Is a low-lying placenta common at 13 weeks of pregnancy?
Generally, a low-lying placenta at 13 weeks’ gestation is a relatively common clinical finding. If any discomfort arises, prompt medical consultation is advised, and treatment should be undertaken under the guidance of a healthcare provider. A detailed analysis follows:

A low-lying placenta may occur during early pregnancy, typically defined as the placental lower edge lying close to the internal cervical os.
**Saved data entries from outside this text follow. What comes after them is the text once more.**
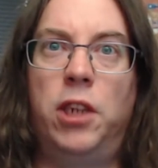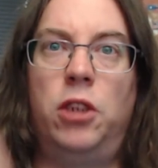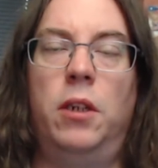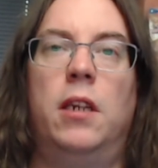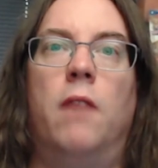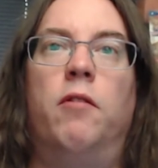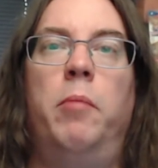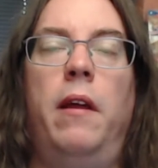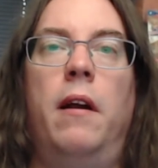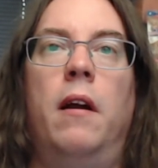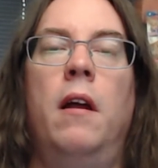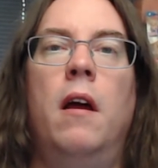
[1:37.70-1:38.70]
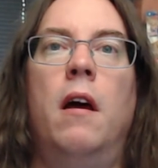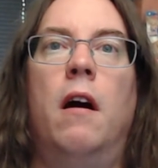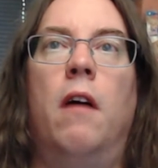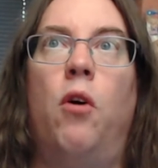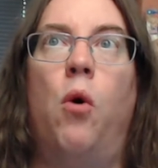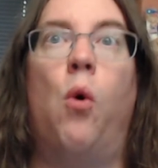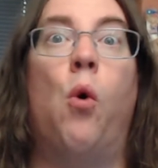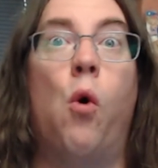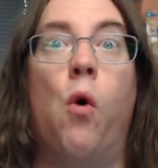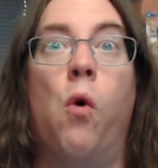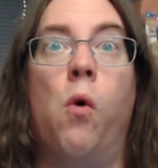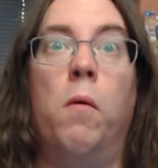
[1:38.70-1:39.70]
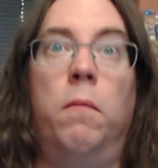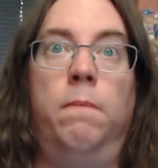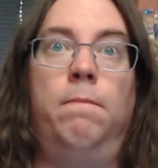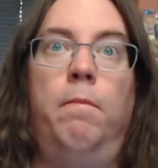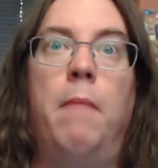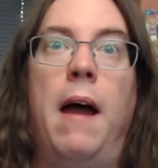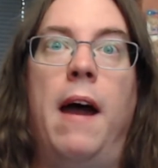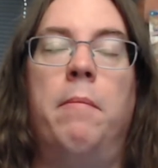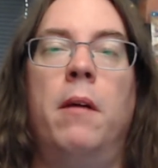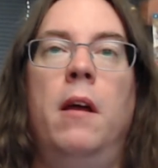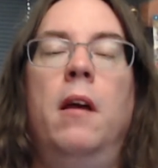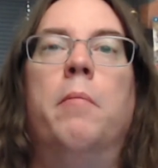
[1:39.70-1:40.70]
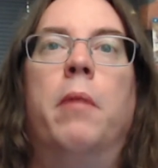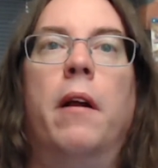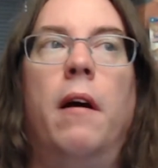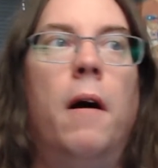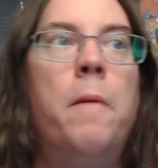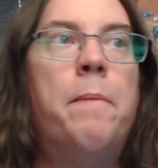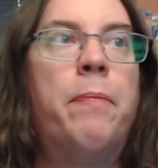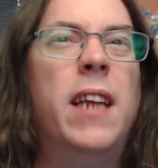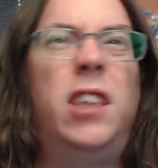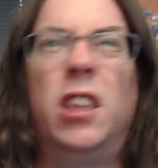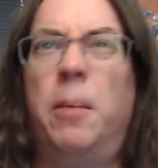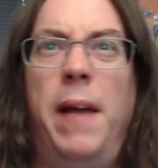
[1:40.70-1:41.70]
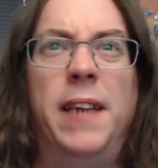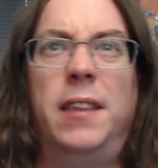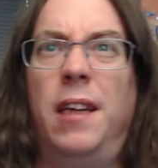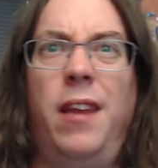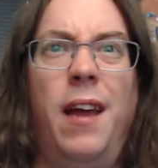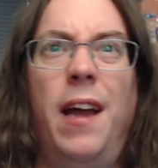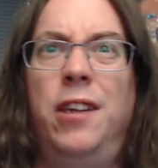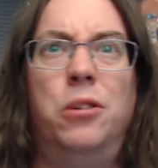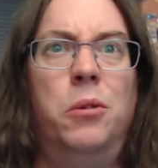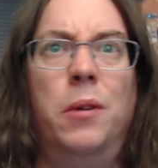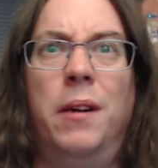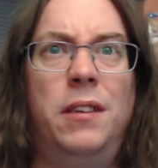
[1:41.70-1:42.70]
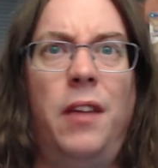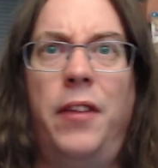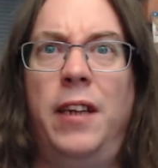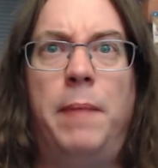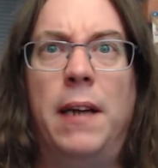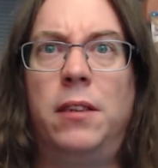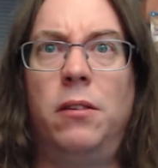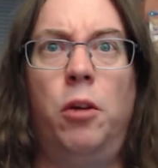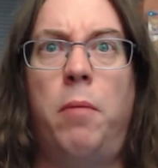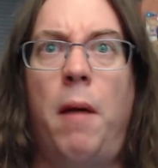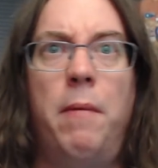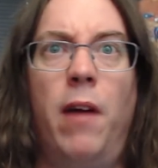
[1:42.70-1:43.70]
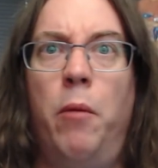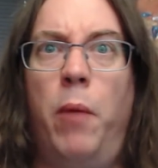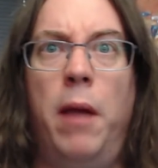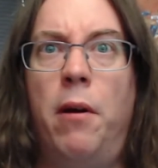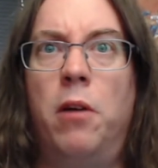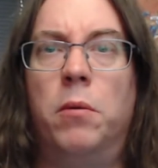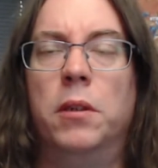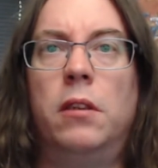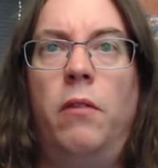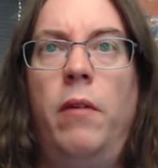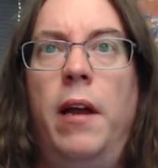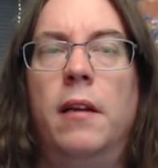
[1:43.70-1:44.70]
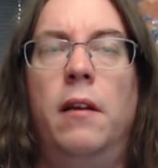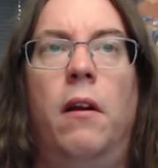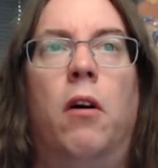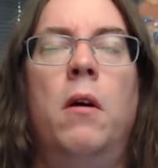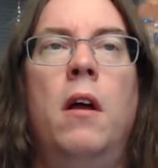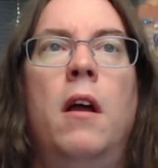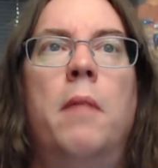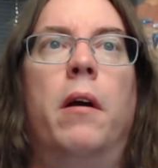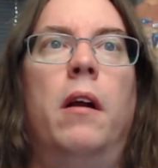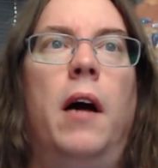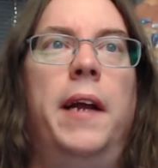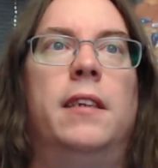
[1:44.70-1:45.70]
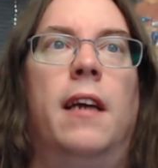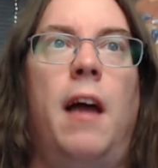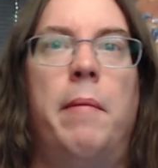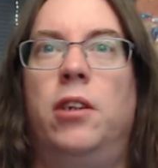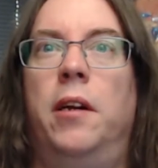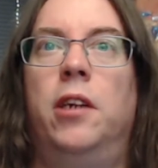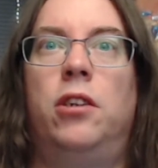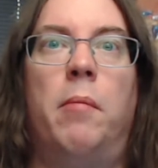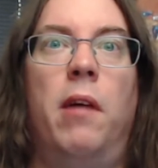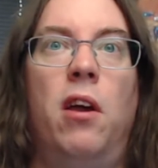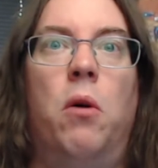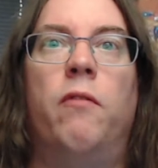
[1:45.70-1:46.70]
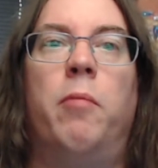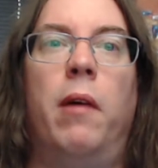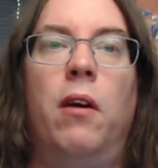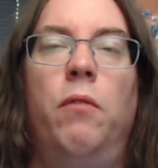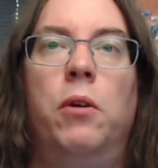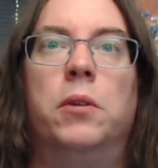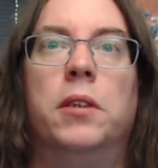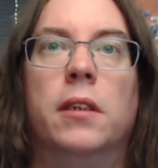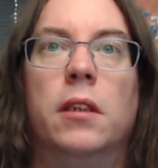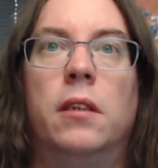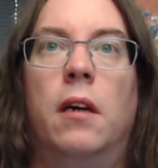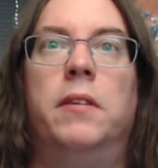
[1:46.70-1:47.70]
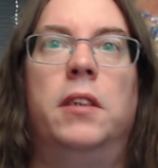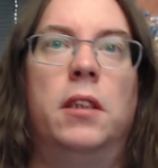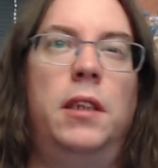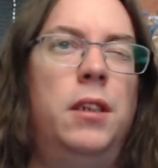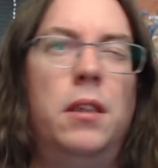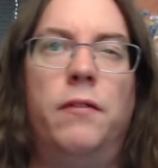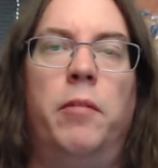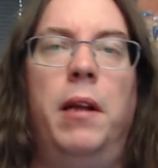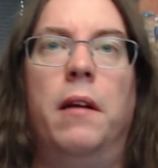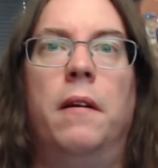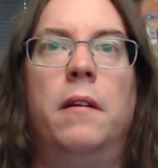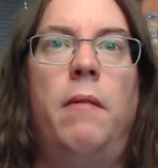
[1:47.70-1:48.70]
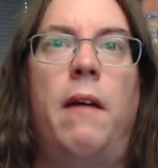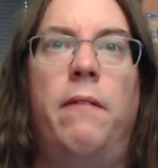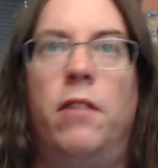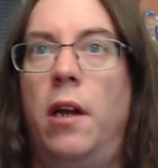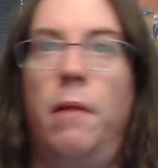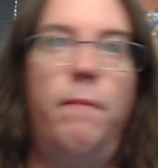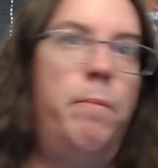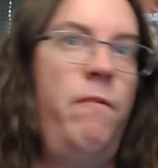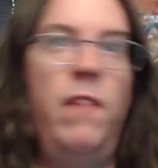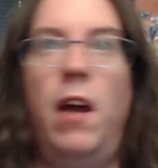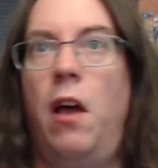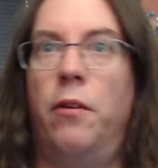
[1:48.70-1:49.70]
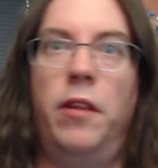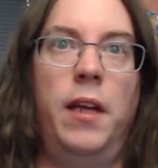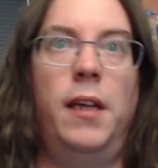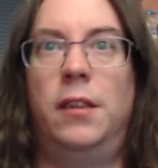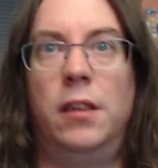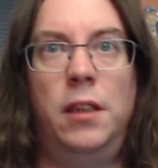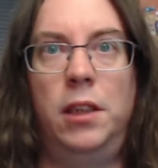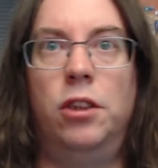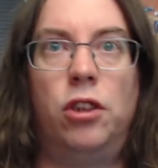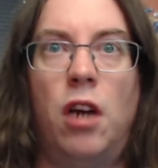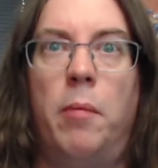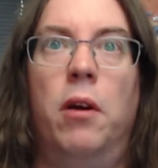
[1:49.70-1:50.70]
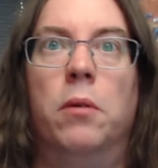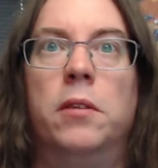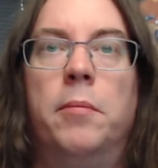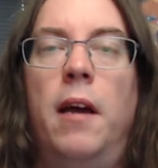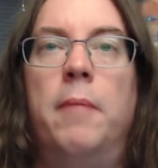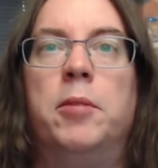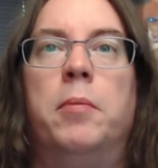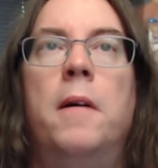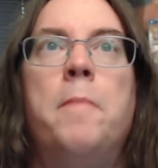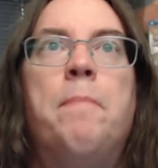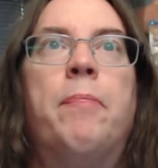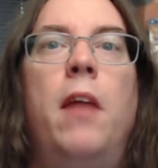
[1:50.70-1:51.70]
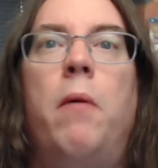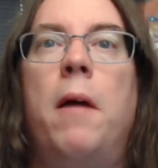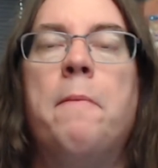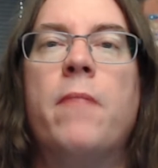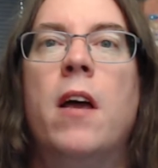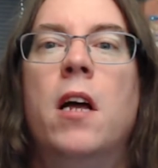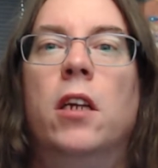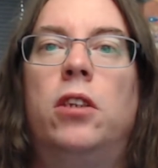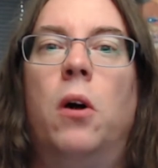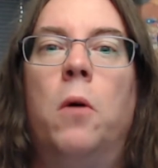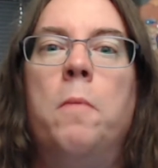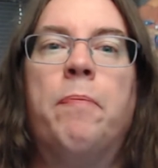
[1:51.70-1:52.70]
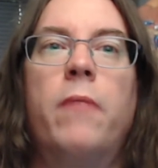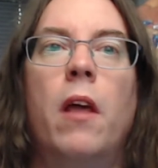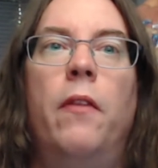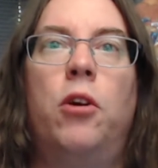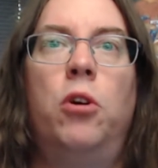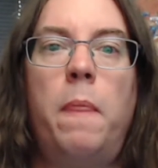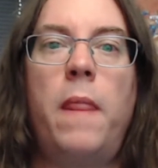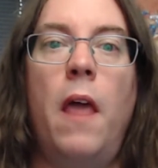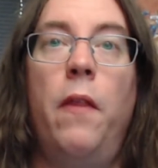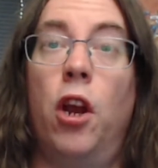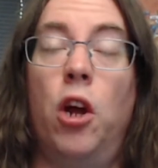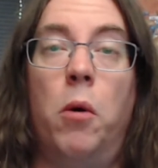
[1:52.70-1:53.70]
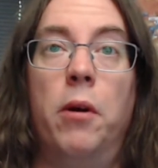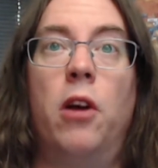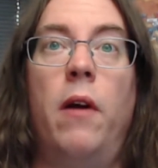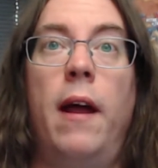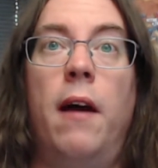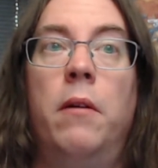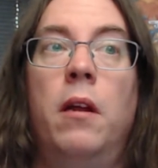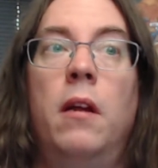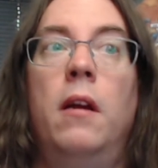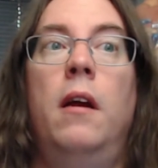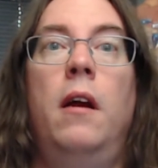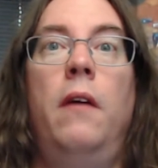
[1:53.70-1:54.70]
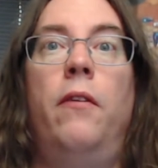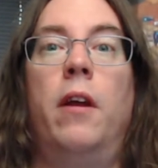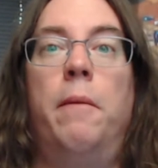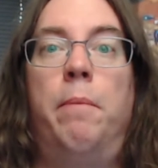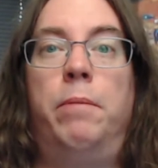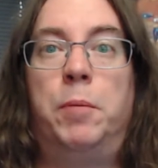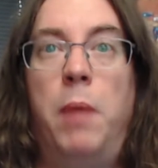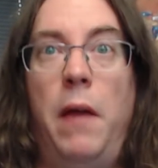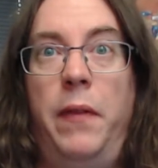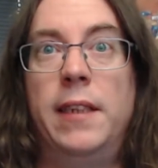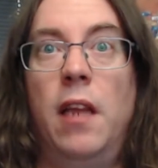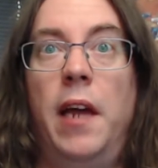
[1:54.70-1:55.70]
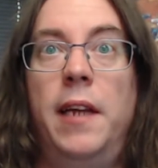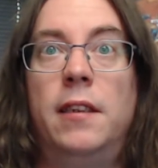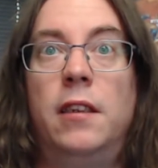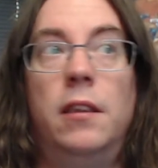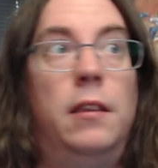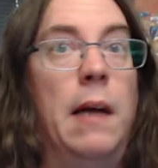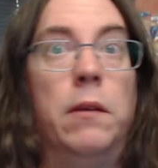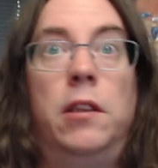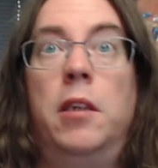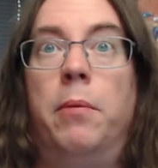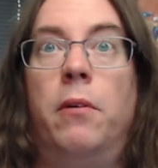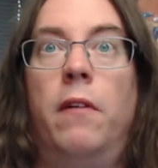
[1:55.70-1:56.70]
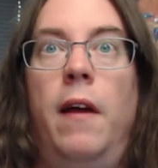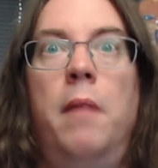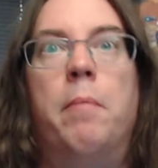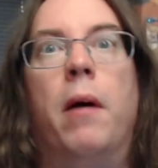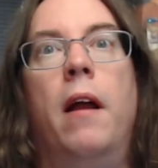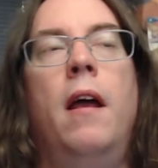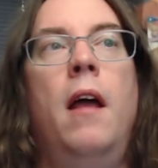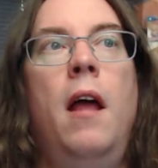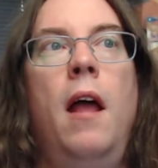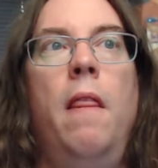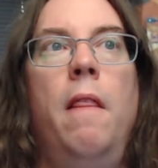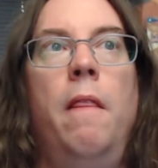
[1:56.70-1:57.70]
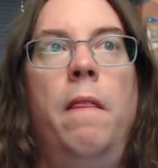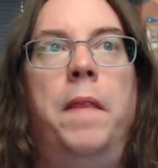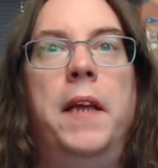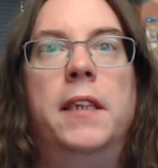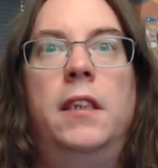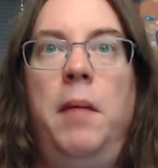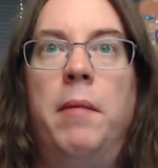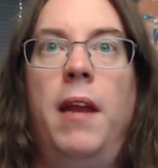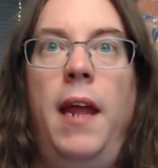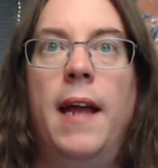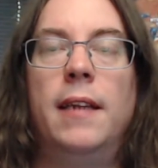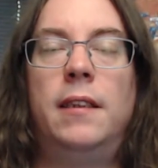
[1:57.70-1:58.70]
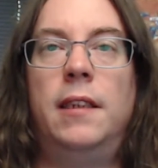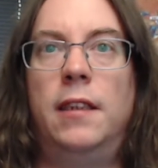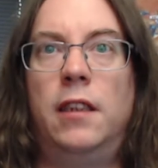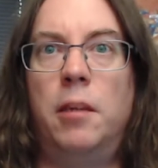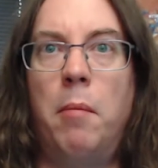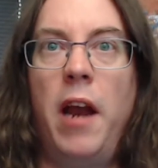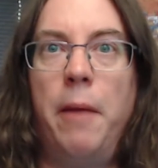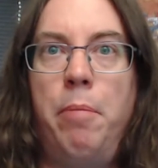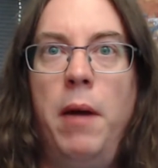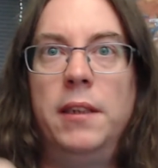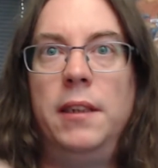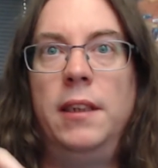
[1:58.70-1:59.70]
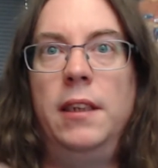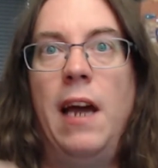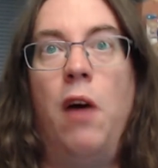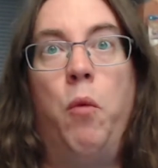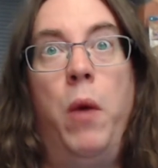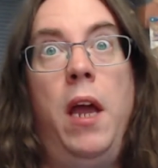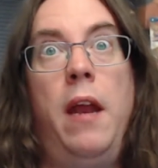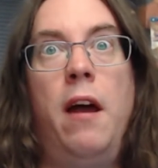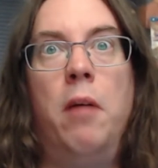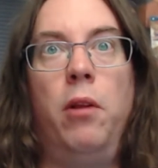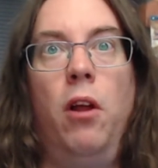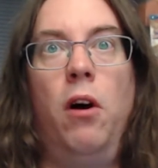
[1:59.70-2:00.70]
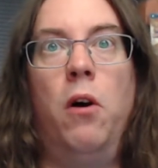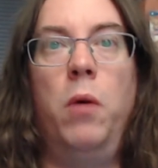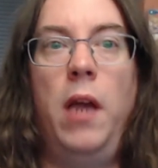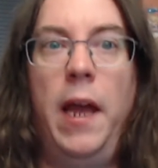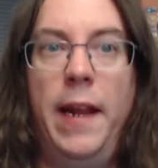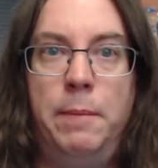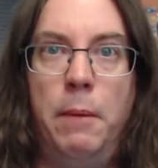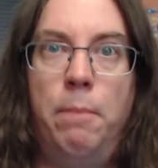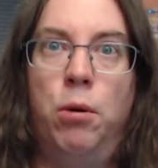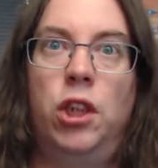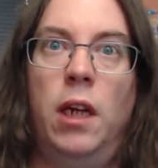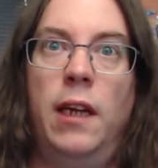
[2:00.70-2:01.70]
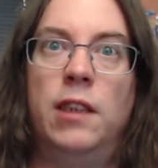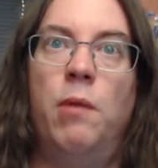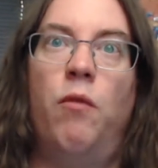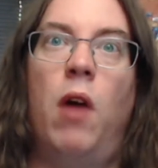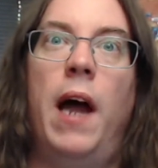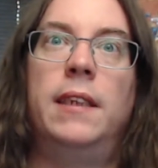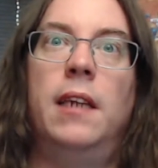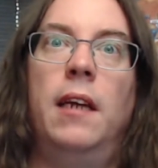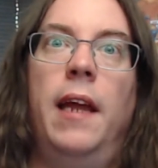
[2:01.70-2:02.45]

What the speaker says: itself will be there, the whole map. But it's just a basic thing I drew. Nothing special. You can probably find way better ones on Reddit, But I've been trying to draw my own for my own uses and stuff. It's just easier for me rather than trying to fit other things. Just easier to draw my own sometimes. But anyway, so the group, they're going to go underground. They're going to spread these lights. Sounds simple, right? But these demon ants, this demonic presence is way down below, and it's been rising, and it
This condition may result from various factors, including low implantation of the blastocyst, endometrial injury, an abnormally large placental surface area, or endometritis. For women with a low-lying placenta at 13 weeks’ gestation who remain asymptomatic—particularly without vaginal bleeding—dynamic observation is usually recommended. These women should prioritize rest, minimize physical activity, avoid lifting heavy objects, and abstain from sexual intercourse. Additionally, maintaining a balanced diet rich in vitamins and protein (e.g., beef, spinach, celery) is encouraged. Regular prenatal check-ups are also essential to monitor changes in placental position and assess fetal development.
However, if vaginal bleeding or other symptoms occur—or if the placenta remains persistently low—the risks of miscarriage, preterm birth, or placental abruption may increase. In such cases, supportive measures to maintain the pregnancy (i.e., “fetal preservation therapy”) should be initiated under medical supervision; if necessary, dilation and curettage (D&C) may be performed to terminate the pregnancy.
Throughout pregnancy, adequate rest, avoidance of excessive physical exertion, and adherence to healthy lifestyle habits all contribute significantly to optimal fetal growth and development.